Work to complete
Repeat the records in full. No pictures belong in the copy.

Dataset

==========

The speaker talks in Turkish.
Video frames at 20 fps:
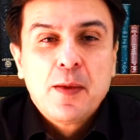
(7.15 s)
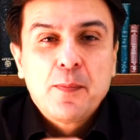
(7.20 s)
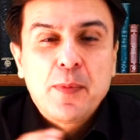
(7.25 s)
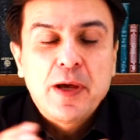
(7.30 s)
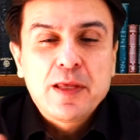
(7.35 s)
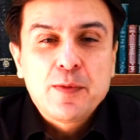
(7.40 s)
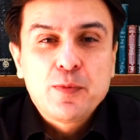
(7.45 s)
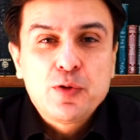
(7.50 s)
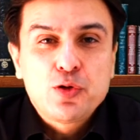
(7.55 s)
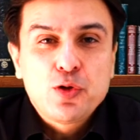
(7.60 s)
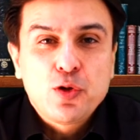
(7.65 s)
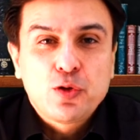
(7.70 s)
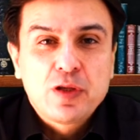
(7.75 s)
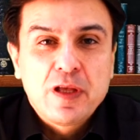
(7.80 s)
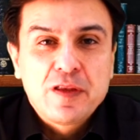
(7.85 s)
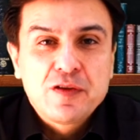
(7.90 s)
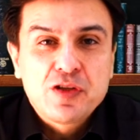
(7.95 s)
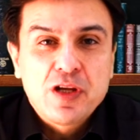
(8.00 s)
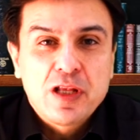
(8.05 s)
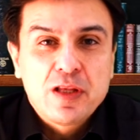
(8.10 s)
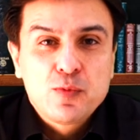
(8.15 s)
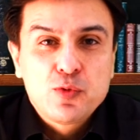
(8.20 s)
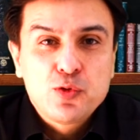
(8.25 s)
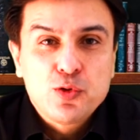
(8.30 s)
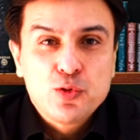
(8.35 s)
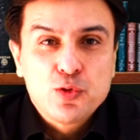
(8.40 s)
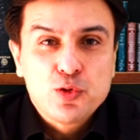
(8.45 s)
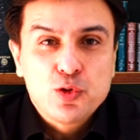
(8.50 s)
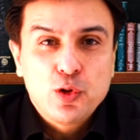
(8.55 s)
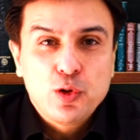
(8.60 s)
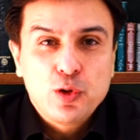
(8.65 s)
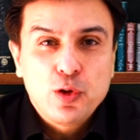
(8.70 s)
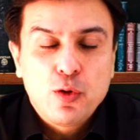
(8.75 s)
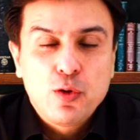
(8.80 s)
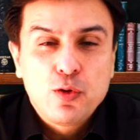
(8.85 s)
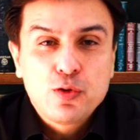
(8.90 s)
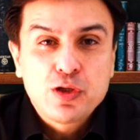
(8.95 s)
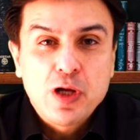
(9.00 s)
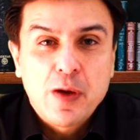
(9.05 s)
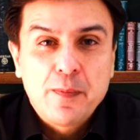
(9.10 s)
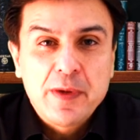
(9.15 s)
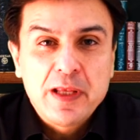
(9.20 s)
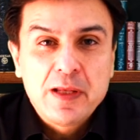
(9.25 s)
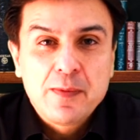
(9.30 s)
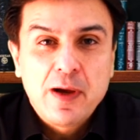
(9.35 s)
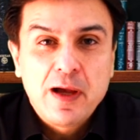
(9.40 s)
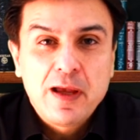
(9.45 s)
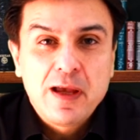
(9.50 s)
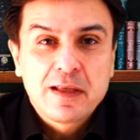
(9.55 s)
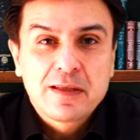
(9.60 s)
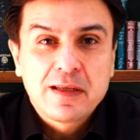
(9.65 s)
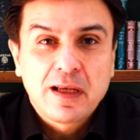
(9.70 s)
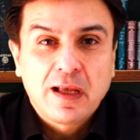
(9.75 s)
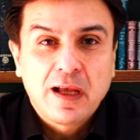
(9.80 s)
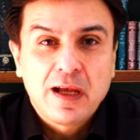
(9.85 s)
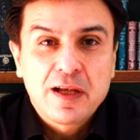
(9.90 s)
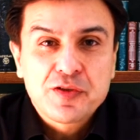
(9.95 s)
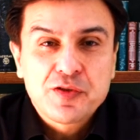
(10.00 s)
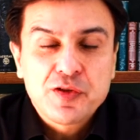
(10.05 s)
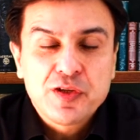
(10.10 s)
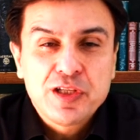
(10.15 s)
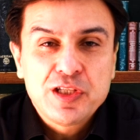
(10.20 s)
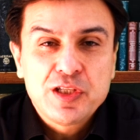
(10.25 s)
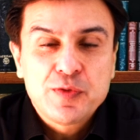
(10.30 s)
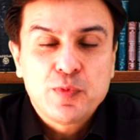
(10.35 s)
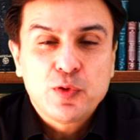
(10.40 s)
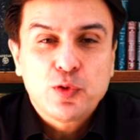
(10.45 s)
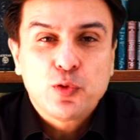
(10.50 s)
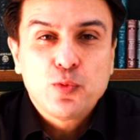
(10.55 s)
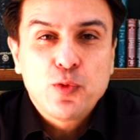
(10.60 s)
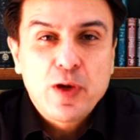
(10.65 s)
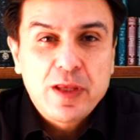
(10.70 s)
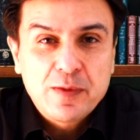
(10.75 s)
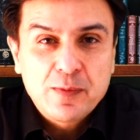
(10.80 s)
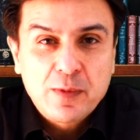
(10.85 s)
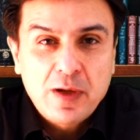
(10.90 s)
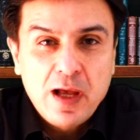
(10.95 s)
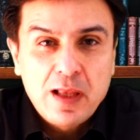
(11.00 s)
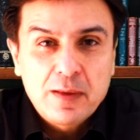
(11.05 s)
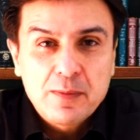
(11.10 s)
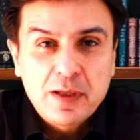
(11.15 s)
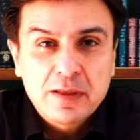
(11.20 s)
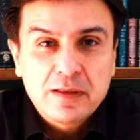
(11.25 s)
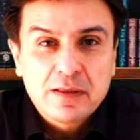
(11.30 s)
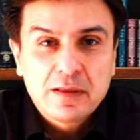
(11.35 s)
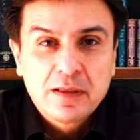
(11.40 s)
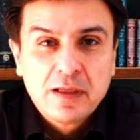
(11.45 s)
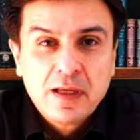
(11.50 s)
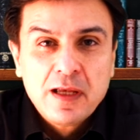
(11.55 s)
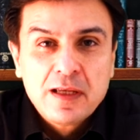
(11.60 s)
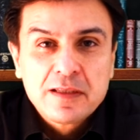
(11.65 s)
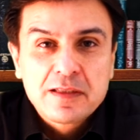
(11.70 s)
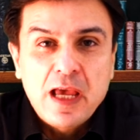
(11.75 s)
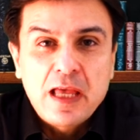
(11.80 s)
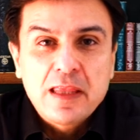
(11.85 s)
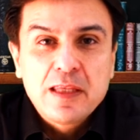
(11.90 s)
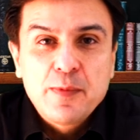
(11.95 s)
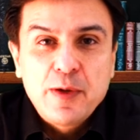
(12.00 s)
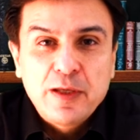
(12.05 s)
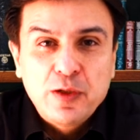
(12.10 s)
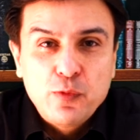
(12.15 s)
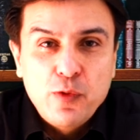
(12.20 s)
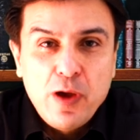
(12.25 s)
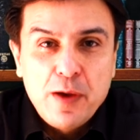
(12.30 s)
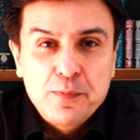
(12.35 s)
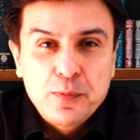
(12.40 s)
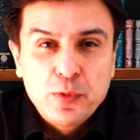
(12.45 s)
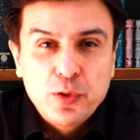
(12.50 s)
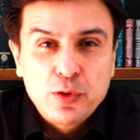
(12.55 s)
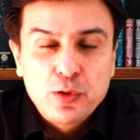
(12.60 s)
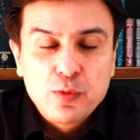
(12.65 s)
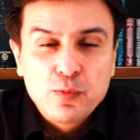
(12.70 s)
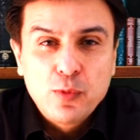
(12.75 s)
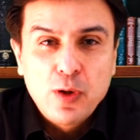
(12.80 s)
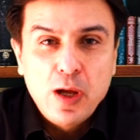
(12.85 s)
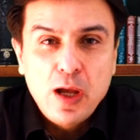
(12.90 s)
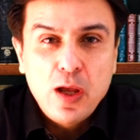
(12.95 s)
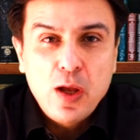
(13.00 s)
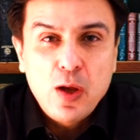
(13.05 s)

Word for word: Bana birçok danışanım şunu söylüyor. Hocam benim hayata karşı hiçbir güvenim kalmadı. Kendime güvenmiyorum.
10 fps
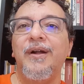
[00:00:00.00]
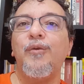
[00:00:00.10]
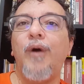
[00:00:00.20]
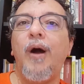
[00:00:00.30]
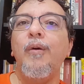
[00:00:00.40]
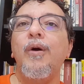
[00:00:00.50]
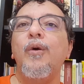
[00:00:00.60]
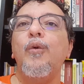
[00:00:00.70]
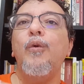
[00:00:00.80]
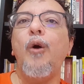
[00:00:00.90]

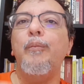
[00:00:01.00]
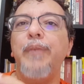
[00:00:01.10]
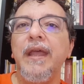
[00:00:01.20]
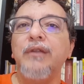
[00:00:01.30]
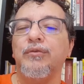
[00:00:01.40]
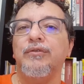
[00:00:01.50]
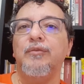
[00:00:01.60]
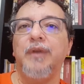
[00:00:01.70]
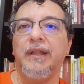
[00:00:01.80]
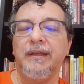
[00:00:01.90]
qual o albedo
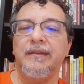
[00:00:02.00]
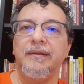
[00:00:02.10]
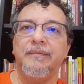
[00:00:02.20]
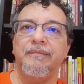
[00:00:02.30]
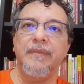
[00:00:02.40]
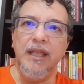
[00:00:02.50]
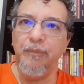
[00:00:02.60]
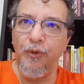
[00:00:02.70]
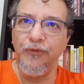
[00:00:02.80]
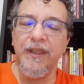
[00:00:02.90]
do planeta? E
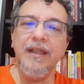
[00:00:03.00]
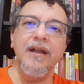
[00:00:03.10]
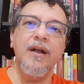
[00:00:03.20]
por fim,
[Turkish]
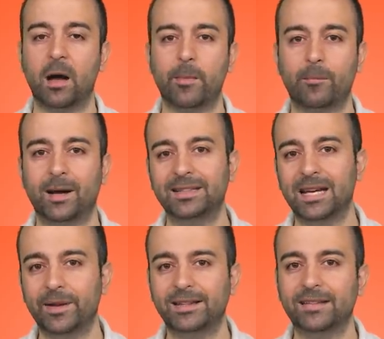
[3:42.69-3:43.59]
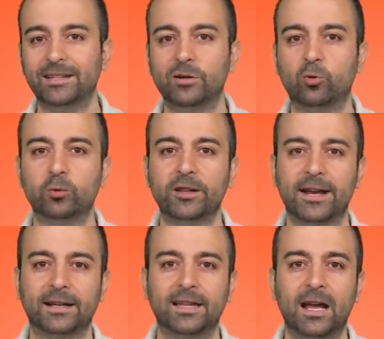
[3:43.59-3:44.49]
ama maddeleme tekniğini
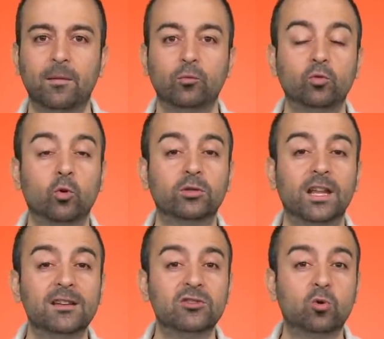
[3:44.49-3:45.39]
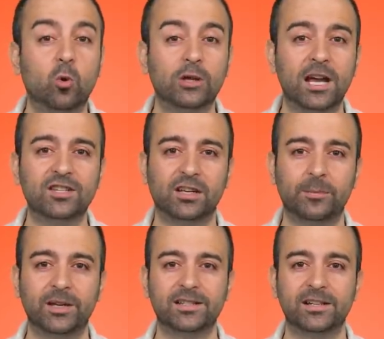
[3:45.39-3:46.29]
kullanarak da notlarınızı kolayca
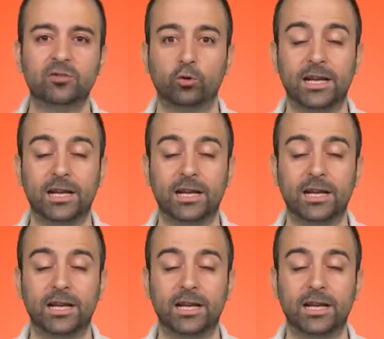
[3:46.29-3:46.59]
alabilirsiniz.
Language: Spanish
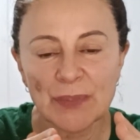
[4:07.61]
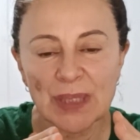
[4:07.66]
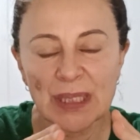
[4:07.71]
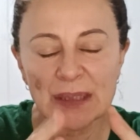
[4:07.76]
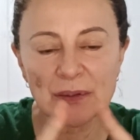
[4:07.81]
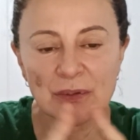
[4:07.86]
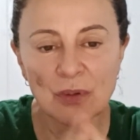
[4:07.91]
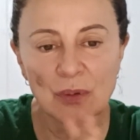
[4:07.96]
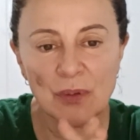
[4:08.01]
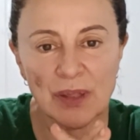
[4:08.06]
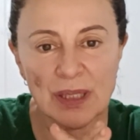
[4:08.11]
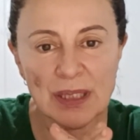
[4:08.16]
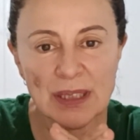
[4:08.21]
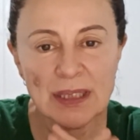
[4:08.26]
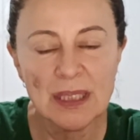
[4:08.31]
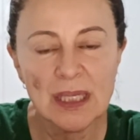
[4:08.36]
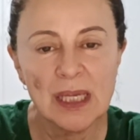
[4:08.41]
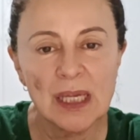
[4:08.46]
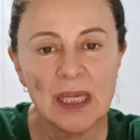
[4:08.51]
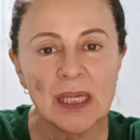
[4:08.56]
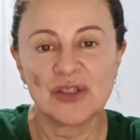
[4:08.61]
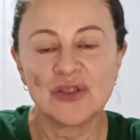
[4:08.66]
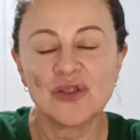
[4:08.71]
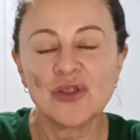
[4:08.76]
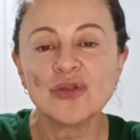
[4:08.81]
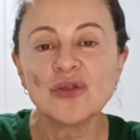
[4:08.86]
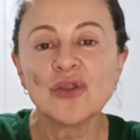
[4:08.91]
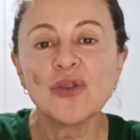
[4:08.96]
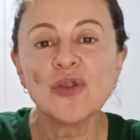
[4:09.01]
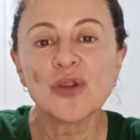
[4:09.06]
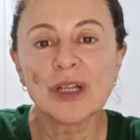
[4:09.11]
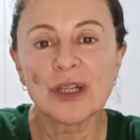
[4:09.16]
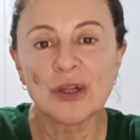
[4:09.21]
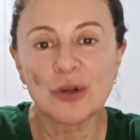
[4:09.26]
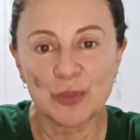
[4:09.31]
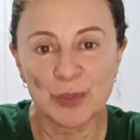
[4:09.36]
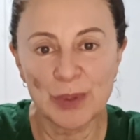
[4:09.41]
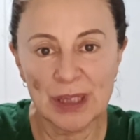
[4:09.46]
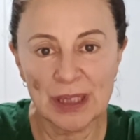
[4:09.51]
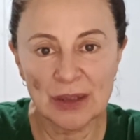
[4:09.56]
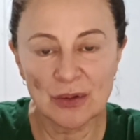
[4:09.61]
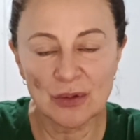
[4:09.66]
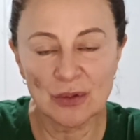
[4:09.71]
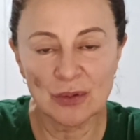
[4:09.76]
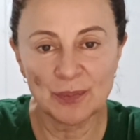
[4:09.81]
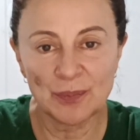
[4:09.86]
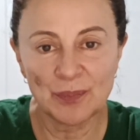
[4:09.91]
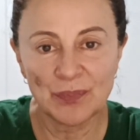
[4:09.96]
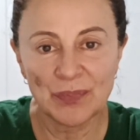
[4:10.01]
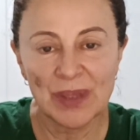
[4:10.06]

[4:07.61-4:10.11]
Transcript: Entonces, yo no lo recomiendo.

==========

Task result
The speaker talks in Turkish.
Video frames at 20 fps:
(7.15 s)
(7.20 s)
(7.25 s)
(7.30 s)
(7.35 s)
(7.40 s)
(7.45 s)
(7.50 s)
(7.55 s)
(7.60 s)
(7.65 s)
(7.70 s)
(7.75 s)
(7.80 s)
(7.85 s)
(7.90 s)
(7.95 s)
(8.00 s)
(8.05 s)
(8.10 s)
(8.15 s)
(8.20 s)
(8.25 s)
(8.30 s)
(8.35 s)
(8.40 s)
(8.45 s)
(8.50 s)
(8.55 s)
(8.60 s)
(8.65 s)
(8.70 s)
(8.75 s)
(8.80 s)
(8.85 s)
(8.90 s)
(8.95 s)
(9.00 s)
(9.05 s)
(9.10 s)
(9.15 s)
(9.20 s)
(9.25 s)
(9.30 s)
(9.35 s)
(9.40 s)
(9.45 s)
(9.50 s)
(9.55 s)
(9.60 s)
(9.65 s)
(9.70 s)
(9.75 s)
(9.80 s)
(9.85 s)
(9.90 s)
(9.95 s)
(10.00 s)
(10.05 s)
(10.10 s)
(10.15 s)
(10.20 s)
(10.25 s)
(10.30 s)
(10.35 s)
(10.40 s)
(10.45 s)
(10.50 s)
(10.55 s)
(10.60 s)
(10.65 s)
(10.70 s)
(10.75 s)
(10.80 s)
(10.85 s)
(10.90 s)
(10.95 s)
(11.00 s)
(11.05 s)
(11.10 s)
(11.15 s)
(11.20 s)
(11.25 s)
(11.30 s)
(11.35 s)
(11.40 s)
(11.45 s)
(11.50 s)
(11.55 s)
(11.60 s)
(11.65 s)
(11.70 s)
(11.75 s)
(11.80 s)
(11.85 s)
(11.90 s)
(11.95 s)
(12.00 s)
(12.05 s)
(12.10 s)
(12.15 s)
(12.20 s)
(12.25 s)
(12.30 s)
(12.35 s)
(12.40 s)
(12.45 s)
(12.50 s)
(12.55 s)
(12.60 s)
(12.65 s)
(12.70 s)
(12.75 s)
(12.80 s)
(12.85 s)
(12.90 s)
(12.95 s)
(13.00 s)
(13.05 s)

Word for word: Bana birçok danışanım şunu söylüyor. Hocam benim hayata karşı hiçbir güvenim kalmadı. Kendime güvenmiyorum.
10 fps
[00:00:00.00]
[00:00:00.10]
[00:00:00.20]
[00:00:00.30]
[00:00:00.40]
[00:00:00.50]
[00:00:00.60]
[00:00:00.70]
[00:00:00.80]
[00:00:00.90]

[00:00:01.00]
[00:00:01.10]
[00:00:01.20]
[00:00:01.30]
[00:00:01.40]
[00:00:01.50]
[00:00:01.60]
[00:00:01.70]
[00:00:01.80]
[00:00:01.90]
qual o albedo
[00:00:02.00]
[00:00:02.10]
[00:00:02.20]
[00:00:02.30]
[00:00:02.40]
[00:00:02.50]
[00:00:02.60]
[00:00:02.70]
[00:00:02.80]
[00:00:02.90]
do planeta? E
[00:00:03.00]
[00:00:03.10]
[00:00:03.20]
por fim,
[Turkish]
[3:42.69-3:43.59]
[3:43.59-3:44.49]
ama maddeleme tekniğini
[3:44.49-3:45.39]
[3:45.39-3:46.29]
kullanarak da notlarınızı kolayca
[3:46.29-3:46.59]
alabilirsiniz.
Language: Spanish
[4:07.61]
[4:07.66]
[4:07.71]
[4:07.76]
[4:07.81]
[4:07.86]
[4:07.91]
[4:07.96]
[4:08.01]
[4:08.06]
[4:08.11]
[4:08.16]
[4:08.21]
[4:08.26]
[4:08.31]
[4:08.36]
[4:08.41]
[4:08.46]
[4:08.51]
[4:08.56]
[4:08.61]
[4:08.66]
[4:08.71]
[4:08.76]
[4:08.81]
[4:08.86]
[4:08.91]
[4:08.96]
[4:09.01]
[4:09.06]
[4:09.11]
[4:09.16]
[4:09.21]
[4:09.26]
[4:09.31]
[4:09.36]
[4:09.41]
[4:09.46]
[4:09.51]
[4:09.56]
[4:09.61]
[4:09.66]
[4:09.71]
[4:09.76]
[4:09.81]
[4:09.86]
[4:09.91]
[4:09.96]
[4:10.01]
[4:10.06]

[4:07.61-4:10.11]
Transcript: Entonces, yo no lo recomiendo.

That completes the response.